- EXERCISE AIM
Beginning with the line that holds "[0:11.00-0:12.00]", copy each line to the end of the records exactly, except the pictures.

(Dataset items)

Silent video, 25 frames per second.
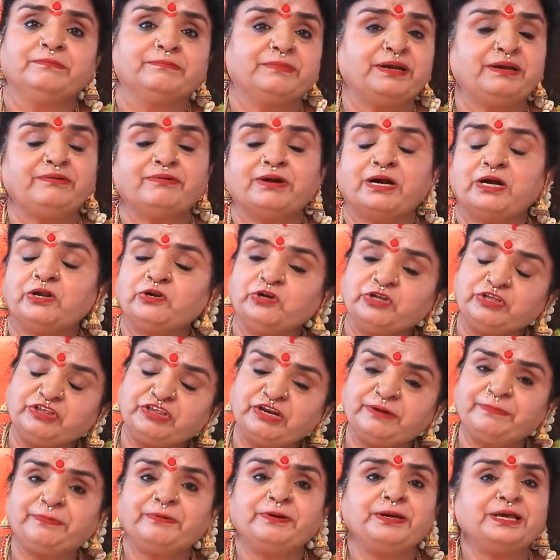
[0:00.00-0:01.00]
మరి వాళ్ళు
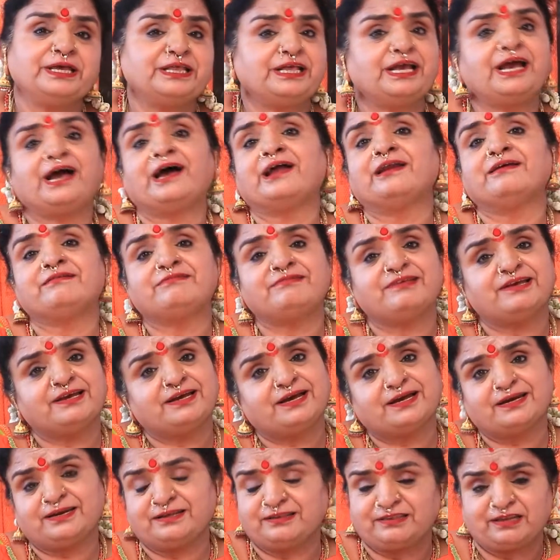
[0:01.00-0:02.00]
నిద్రపోయేదే
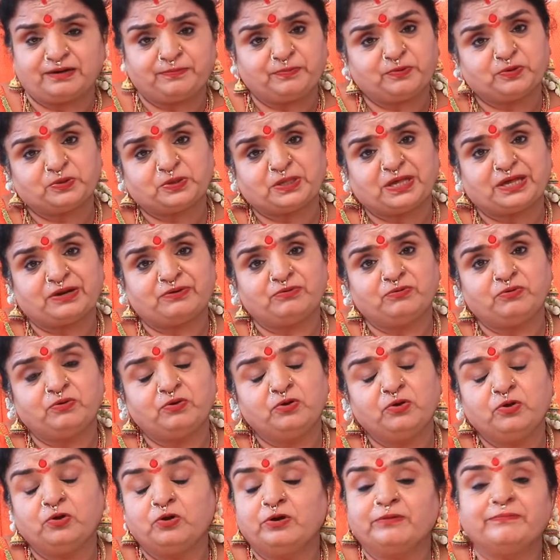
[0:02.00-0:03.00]
ఆలస్యంగా నిద్రపోతారు
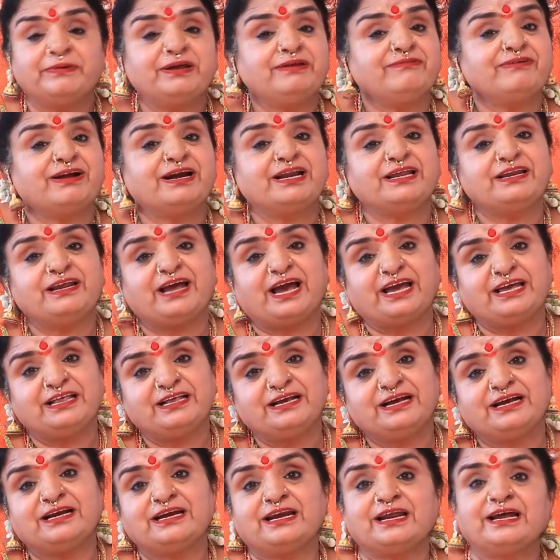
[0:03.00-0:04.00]
మరి వాళ్ళని ఐదు
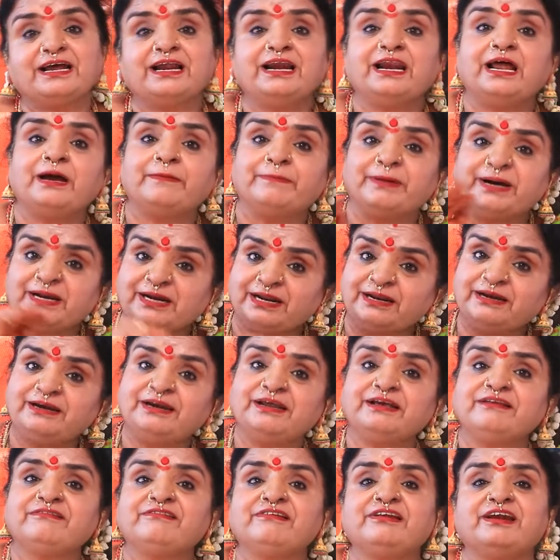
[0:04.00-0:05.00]
గంటలకల్లా పనులు
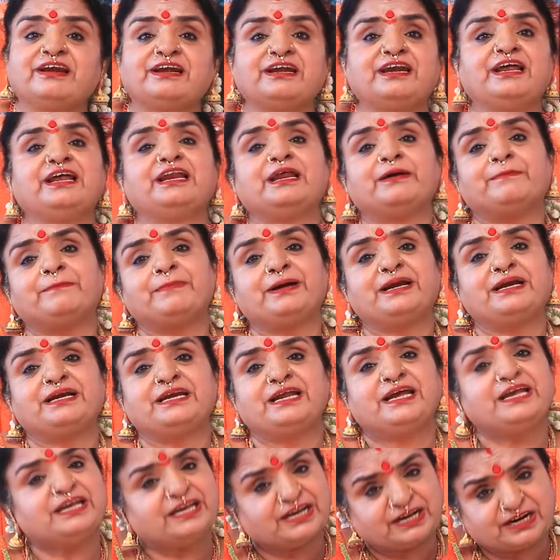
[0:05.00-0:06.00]
లేచినట్లే
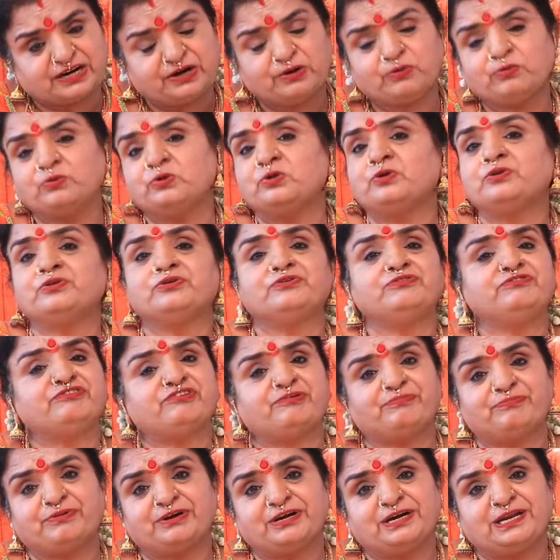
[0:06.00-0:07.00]
రమ్మంటే ఎక్కడ కుదురుతుంది
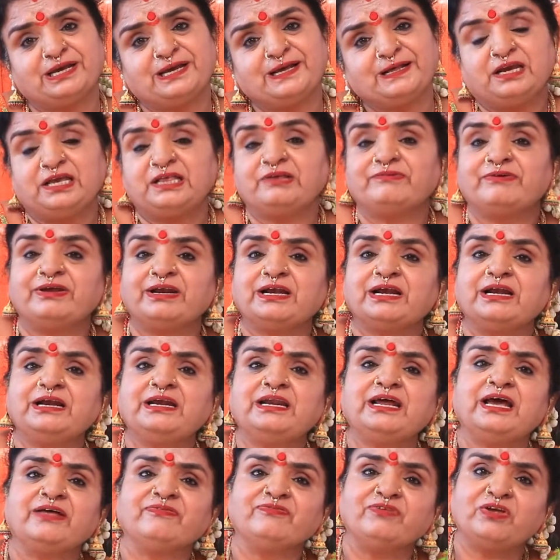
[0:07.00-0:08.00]
చెప్పండి
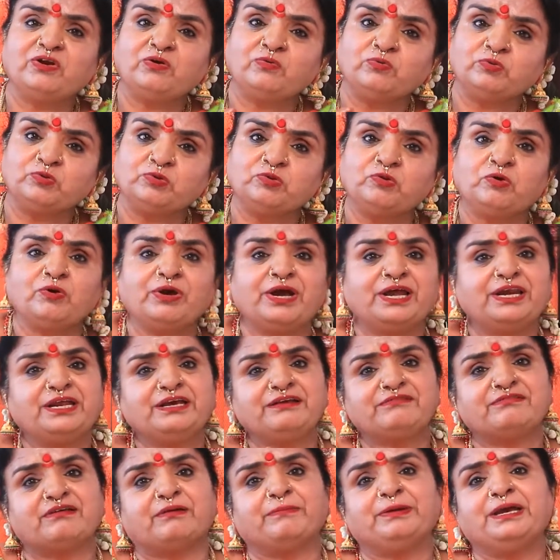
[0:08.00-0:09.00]
ఇదివరకంటే అందరూ
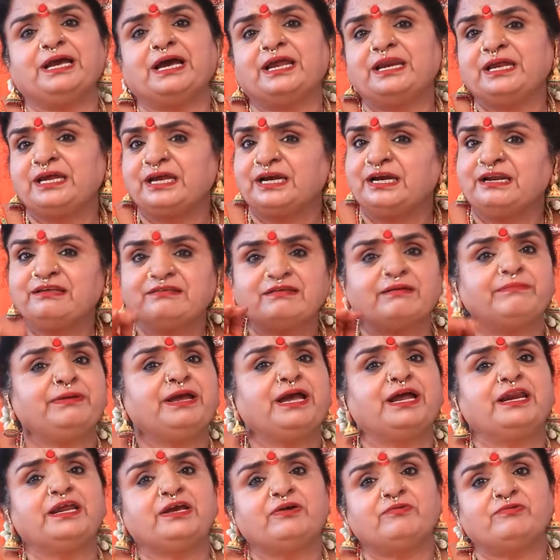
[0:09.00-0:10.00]
ఉద్యోగానికి సమయానికి వెళ్ళి
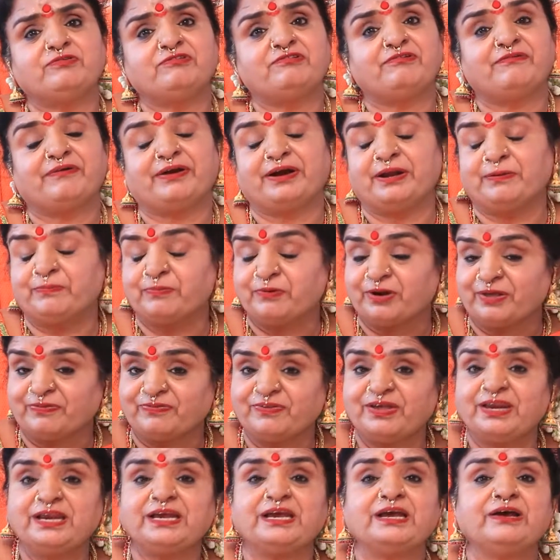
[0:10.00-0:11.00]
సమయానికి వచ్చేవాడు ఇప్పుడు
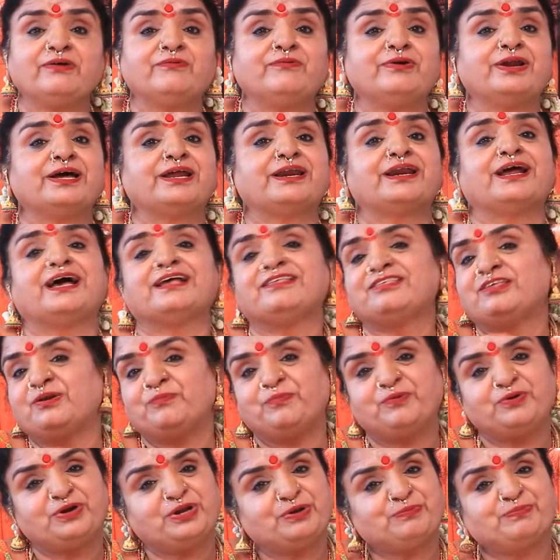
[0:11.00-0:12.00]
అందరికీ కూడా
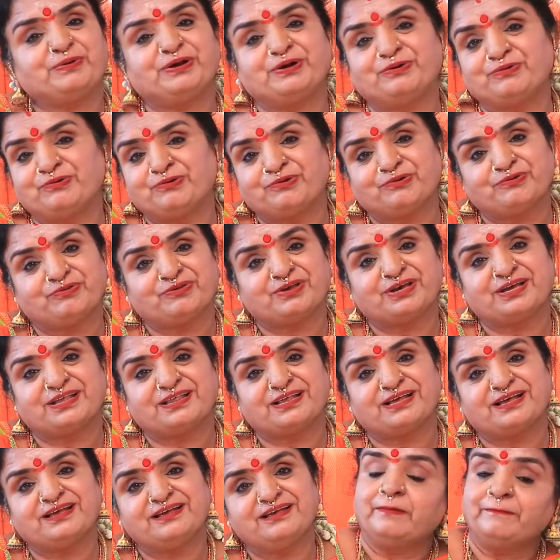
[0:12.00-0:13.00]
రాత్రిపూటే పని ఉంటుంది
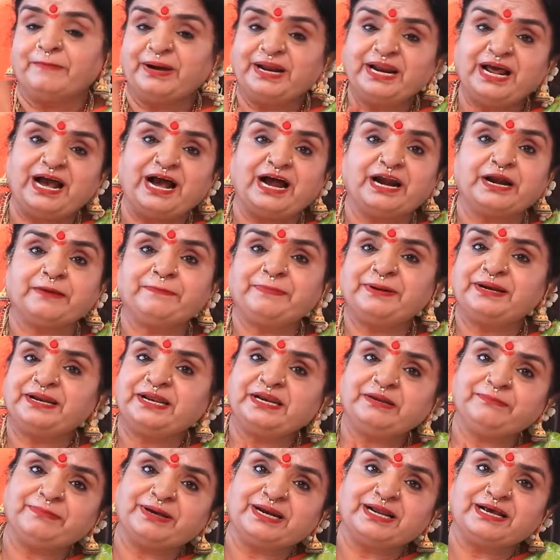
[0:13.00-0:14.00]
కదా మన
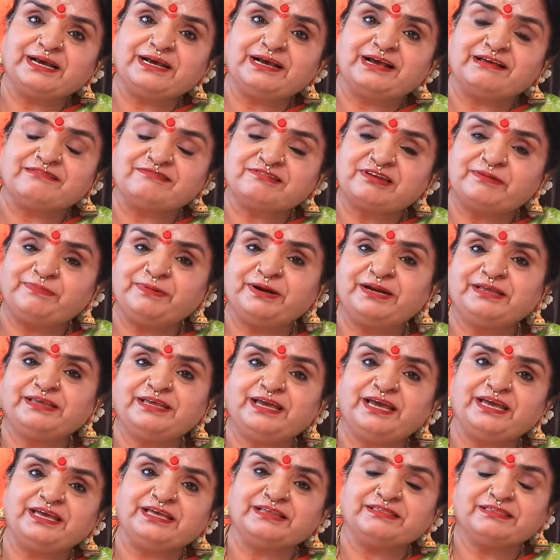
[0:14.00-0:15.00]
ఆడపిల్లని మనం
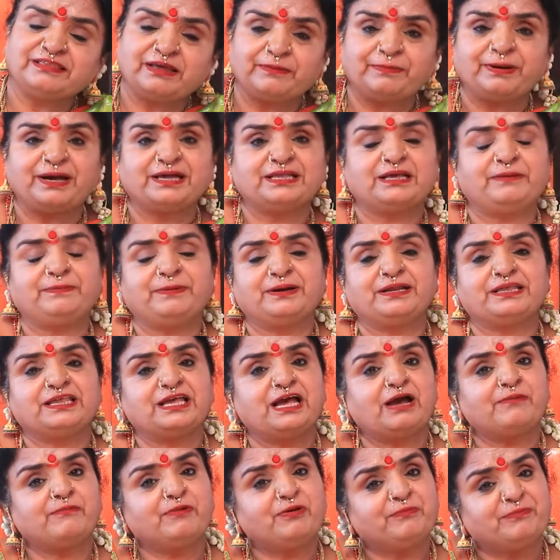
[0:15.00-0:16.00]
కష్టపెడితే ఎంత
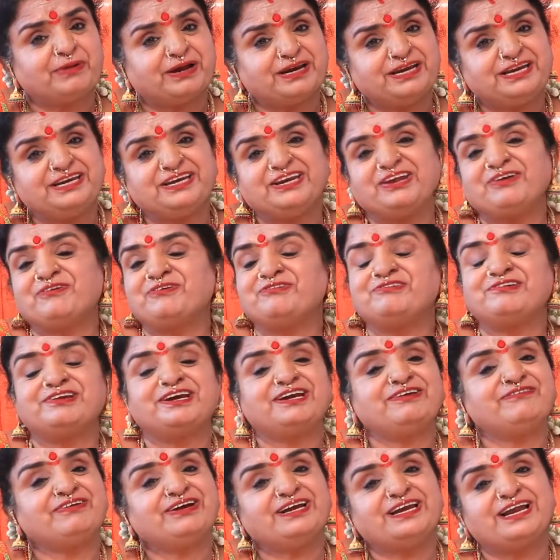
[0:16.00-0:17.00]
బాధపడతామో మన ఇంటికి
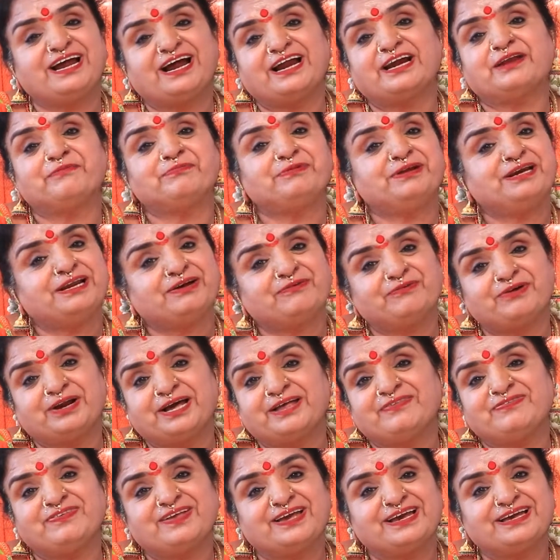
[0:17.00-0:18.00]
వచ్చినటువంటి ఆడపిల్ల కూడా
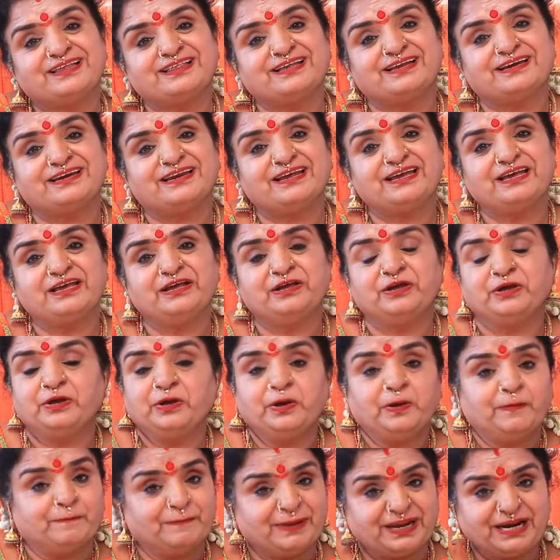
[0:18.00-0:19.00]
అంతే కదండి
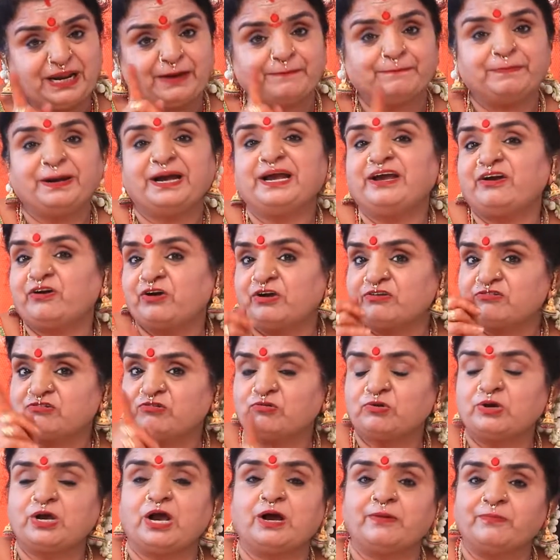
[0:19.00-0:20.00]
మన అబ్బాయి యొక్క
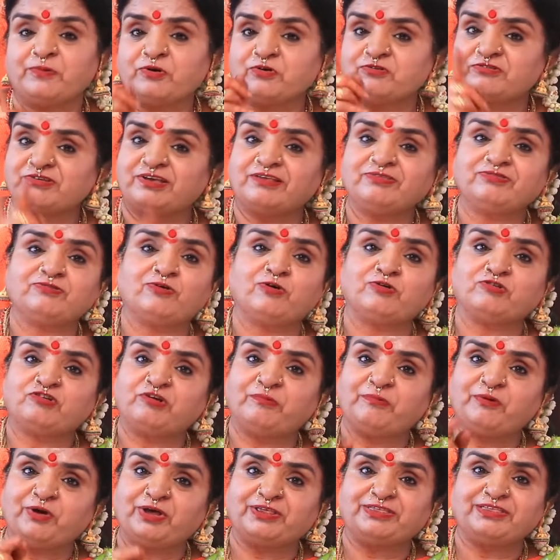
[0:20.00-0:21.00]
సుఖము
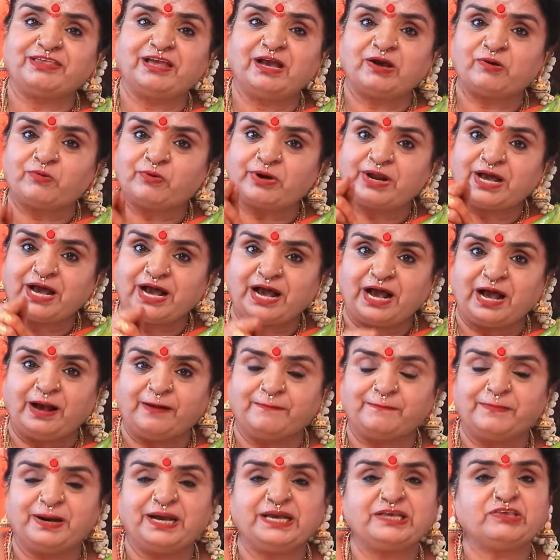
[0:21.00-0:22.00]
సంతోషము అంతా కూడా ఆ
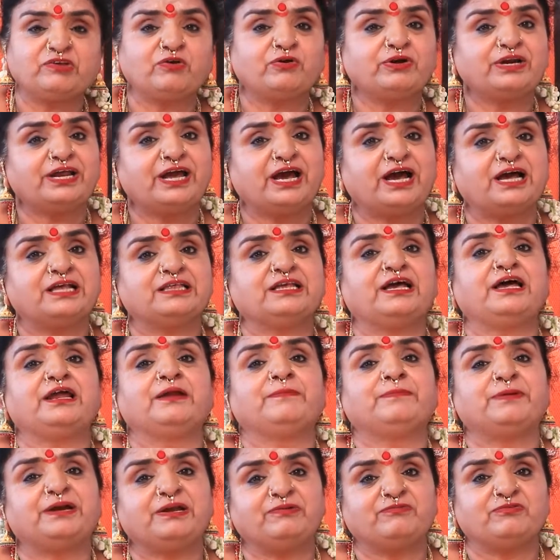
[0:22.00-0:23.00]
అమ్మాయితోటే
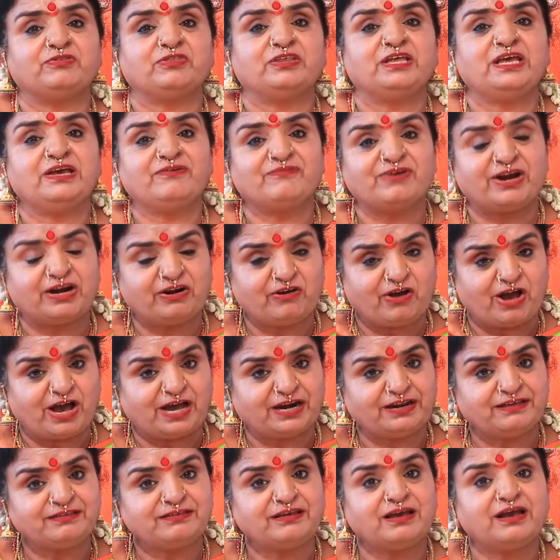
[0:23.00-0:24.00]
ఆధారపడి ఉంది వాడు
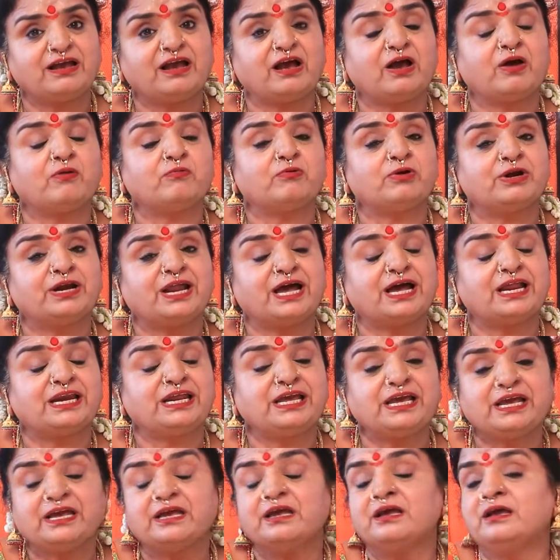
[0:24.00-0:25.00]
ఆనందంగా
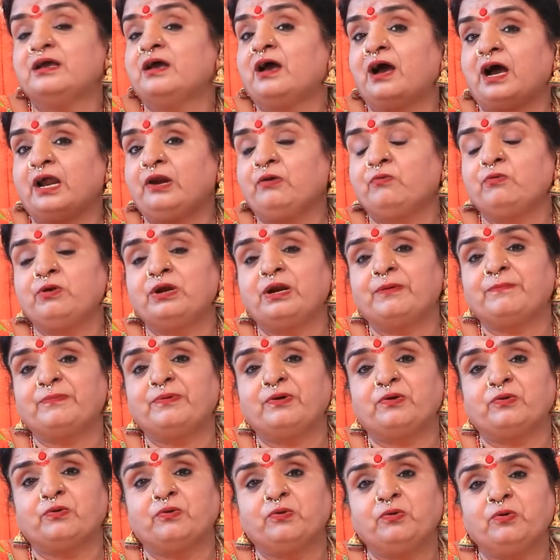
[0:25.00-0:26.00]
ఉండాలి
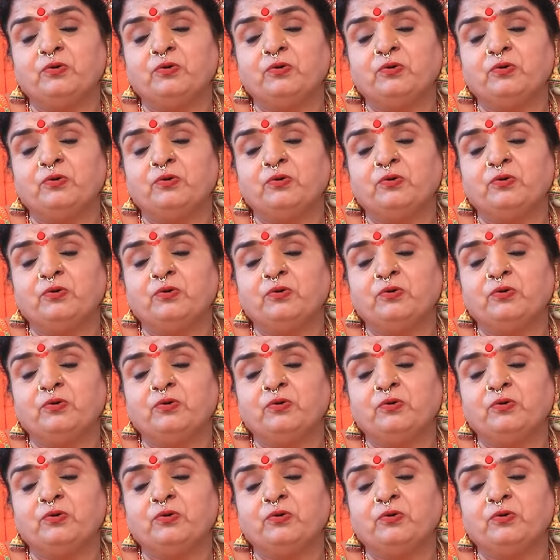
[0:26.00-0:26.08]
అనుకున్నప్పుడు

- WRITTEN RESPONSE
[0:11.00-0:12.00]
అందరికీ కూడా
[0:12.00-0:13.00]
రాత్రిపూటే పని ఉంటుంది
[0:13.00-0:14.00]
కదా మన
[0:14.00-0:15.00]
ఆడపిల్లని మనం
[0:15.00-0:16.00]
కష్టపెడితే ఎంత
[0:16.00-0:17.00]
బాధపడతామో మన ఇంటికి
[0:17.00-0:18.00]
వచ్చినటువంటి ఆడపిల్ల కూడా
[0:18.00-0:19.00]
అంతే కదండి
[0:19.00-0:20.00]
మన అబ్బాయి యొక్క
[0:20.00-0:21.00]
సుఖము
[0:21.00-0:22.00]
సంతోషము అంతా కూడా ఆ
[0:22.00-0:23.00]
అమ్మాయితోటే
[0:23.00-0:24.00]
ఆధారపడి ఉంది వాడు
[0:24.00-0:25.00]
ఆనందంగా
[0:25.00-0:26.00]
ఉండాలి
[0:26.00-0:26.08]
అనుకున్నప్పుడు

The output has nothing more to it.